▶ **Exercise aim**:
Nothing but the lines from the one containing "Silent video, 24 frames per second." through the end of the entries below should be set down, each exactly as written.

══════════════════════════════

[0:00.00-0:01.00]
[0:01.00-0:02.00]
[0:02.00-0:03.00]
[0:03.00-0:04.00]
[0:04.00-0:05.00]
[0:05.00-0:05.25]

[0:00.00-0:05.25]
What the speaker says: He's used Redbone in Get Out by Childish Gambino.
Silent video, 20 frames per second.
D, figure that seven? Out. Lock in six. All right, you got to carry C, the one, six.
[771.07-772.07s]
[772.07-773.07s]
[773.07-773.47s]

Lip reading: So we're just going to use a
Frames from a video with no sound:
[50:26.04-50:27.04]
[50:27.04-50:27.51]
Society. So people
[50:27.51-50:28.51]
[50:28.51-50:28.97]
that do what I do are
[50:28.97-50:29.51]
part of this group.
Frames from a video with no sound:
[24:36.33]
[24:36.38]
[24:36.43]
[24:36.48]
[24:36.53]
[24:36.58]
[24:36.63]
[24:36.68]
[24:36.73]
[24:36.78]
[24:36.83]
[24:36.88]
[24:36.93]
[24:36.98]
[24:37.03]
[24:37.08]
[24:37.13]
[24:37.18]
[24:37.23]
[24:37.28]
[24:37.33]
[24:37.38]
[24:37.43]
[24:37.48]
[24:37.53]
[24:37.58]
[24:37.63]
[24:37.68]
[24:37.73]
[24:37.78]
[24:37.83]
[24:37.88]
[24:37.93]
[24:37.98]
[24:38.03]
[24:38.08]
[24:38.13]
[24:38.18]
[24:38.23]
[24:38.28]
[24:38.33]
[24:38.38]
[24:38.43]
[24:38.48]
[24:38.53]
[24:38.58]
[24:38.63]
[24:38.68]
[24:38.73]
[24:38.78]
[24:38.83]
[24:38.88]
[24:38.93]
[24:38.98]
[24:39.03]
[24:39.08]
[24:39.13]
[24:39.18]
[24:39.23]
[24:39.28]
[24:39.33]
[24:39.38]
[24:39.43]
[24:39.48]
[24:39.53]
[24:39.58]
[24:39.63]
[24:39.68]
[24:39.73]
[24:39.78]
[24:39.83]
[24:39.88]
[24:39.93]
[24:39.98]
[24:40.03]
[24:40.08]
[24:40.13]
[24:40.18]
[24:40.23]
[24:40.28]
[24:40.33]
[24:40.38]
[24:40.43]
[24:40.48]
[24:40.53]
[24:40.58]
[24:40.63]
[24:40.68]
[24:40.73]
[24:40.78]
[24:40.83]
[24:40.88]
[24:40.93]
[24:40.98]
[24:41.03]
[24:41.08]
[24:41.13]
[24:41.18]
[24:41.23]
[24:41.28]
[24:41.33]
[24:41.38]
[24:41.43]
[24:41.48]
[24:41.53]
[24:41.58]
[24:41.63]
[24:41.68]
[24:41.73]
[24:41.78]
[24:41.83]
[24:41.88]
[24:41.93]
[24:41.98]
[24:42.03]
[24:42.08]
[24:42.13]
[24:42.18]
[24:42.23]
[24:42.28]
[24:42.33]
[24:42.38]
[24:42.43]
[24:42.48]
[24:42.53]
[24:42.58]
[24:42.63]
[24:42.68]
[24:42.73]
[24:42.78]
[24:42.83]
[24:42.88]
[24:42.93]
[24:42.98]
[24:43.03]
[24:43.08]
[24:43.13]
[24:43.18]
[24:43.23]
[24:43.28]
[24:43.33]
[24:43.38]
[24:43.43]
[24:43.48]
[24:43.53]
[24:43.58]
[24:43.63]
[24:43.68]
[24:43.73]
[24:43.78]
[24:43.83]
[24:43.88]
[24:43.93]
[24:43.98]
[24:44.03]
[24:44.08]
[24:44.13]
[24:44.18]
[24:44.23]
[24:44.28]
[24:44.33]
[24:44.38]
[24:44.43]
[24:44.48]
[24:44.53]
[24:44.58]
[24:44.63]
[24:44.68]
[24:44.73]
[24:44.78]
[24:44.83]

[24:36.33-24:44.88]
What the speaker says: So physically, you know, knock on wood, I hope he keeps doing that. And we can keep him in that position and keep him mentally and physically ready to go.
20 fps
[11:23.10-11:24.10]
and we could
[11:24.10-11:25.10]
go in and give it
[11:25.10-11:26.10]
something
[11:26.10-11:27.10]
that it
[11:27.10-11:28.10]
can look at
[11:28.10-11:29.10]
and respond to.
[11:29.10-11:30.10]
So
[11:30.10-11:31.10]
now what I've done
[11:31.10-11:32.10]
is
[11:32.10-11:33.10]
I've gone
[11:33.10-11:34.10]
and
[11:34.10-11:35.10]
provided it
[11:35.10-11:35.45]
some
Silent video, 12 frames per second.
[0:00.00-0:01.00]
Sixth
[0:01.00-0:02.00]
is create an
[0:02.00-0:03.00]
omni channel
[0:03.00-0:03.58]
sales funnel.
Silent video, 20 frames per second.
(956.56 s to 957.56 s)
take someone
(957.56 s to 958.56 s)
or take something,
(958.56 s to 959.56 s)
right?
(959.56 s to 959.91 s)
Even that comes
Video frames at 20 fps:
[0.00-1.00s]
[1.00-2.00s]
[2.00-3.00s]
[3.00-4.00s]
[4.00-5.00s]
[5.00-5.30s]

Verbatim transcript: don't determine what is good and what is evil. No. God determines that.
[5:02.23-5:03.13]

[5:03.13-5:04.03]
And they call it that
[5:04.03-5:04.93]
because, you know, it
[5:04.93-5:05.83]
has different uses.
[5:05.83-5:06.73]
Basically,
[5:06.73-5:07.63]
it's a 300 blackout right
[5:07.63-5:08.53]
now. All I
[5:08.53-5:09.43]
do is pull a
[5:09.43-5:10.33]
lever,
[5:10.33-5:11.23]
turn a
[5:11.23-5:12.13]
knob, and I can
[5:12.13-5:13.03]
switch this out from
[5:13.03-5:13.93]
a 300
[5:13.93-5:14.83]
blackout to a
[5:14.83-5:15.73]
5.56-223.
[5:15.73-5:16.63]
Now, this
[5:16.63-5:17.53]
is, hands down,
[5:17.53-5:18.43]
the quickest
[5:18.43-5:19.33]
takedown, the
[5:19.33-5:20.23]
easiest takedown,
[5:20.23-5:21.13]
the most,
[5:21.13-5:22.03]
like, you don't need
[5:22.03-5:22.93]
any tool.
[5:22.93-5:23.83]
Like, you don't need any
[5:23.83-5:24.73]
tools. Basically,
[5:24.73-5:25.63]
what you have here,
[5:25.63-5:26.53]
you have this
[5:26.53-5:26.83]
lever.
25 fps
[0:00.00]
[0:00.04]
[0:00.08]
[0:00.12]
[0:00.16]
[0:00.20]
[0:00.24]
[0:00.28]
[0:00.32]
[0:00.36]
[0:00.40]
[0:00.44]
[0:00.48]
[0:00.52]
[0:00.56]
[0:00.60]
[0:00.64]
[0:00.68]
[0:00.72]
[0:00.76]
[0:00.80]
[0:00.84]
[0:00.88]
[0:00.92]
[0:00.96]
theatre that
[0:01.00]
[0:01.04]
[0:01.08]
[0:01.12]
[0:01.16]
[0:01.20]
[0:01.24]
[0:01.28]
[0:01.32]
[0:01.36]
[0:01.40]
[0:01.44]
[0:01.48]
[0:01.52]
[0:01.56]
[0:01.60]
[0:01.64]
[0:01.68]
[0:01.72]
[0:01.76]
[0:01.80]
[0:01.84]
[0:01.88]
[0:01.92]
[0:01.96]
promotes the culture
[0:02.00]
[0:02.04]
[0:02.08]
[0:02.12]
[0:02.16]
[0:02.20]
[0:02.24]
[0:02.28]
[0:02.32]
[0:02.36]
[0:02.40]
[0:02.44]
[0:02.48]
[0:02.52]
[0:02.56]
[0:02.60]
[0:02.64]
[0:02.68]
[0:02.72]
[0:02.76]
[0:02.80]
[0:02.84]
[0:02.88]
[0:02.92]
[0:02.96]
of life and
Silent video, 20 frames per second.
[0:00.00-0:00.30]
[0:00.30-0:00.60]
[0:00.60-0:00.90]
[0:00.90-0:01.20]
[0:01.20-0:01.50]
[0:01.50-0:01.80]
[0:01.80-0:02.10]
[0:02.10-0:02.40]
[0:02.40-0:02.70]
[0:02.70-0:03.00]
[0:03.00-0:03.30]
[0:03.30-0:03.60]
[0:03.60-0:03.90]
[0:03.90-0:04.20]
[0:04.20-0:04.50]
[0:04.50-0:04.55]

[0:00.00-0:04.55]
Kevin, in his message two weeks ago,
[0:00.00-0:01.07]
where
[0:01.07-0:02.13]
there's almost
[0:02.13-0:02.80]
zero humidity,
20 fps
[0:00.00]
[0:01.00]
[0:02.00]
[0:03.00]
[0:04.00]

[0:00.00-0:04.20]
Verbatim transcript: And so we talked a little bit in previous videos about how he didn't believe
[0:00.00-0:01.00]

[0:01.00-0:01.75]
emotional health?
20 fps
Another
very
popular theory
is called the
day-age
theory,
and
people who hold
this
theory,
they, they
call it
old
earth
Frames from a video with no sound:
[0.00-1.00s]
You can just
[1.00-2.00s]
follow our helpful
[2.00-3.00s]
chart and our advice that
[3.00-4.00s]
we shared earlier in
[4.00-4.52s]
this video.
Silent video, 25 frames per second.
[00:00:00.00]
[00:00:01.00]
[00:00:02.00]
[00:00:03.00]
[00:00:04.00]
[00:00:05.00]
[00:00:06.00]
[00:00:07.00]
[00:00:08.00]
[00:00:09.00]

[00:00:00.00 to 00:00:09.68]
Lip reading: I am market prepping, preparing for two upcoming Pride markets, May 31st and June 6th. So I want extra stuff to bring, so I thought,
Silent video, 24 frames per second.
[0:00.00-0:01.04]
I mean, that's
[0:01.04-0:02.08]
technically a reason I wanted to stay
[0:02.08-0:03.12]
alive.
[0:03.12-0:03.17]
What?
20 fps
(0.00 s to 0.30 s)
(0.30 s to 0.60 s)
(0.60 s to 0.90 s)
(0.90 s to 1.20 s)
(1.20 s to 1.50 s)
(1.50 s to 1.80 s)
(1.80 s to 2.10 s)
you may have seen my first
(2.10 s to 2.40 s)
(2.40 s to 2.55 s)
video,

══════════════════════════════

▶ **Output for this task**:
Silent video, 24 frames per second.
[0:00.00-0:01.04]
I mean, that's
[0:01.04-0:02.08]
technically a reason I wanted to stay
[0:02.08-0:03.12]
alive.
[0:03.12-0:03.17]
What?
20 fps
(0.00 s to 0.30 s)
(0.30 s to 0.60 s)
(0.60 s to 0.90 s)
(0.90 s to 1.20 s)
(1.20 s to 1.50 s)
(1.50 s to 1.80 s)
(1.80 s to 2.10 s)
you may have seen my first
(2.10 s to 2.40 s)
(2.40 s to 2.55 s)
video,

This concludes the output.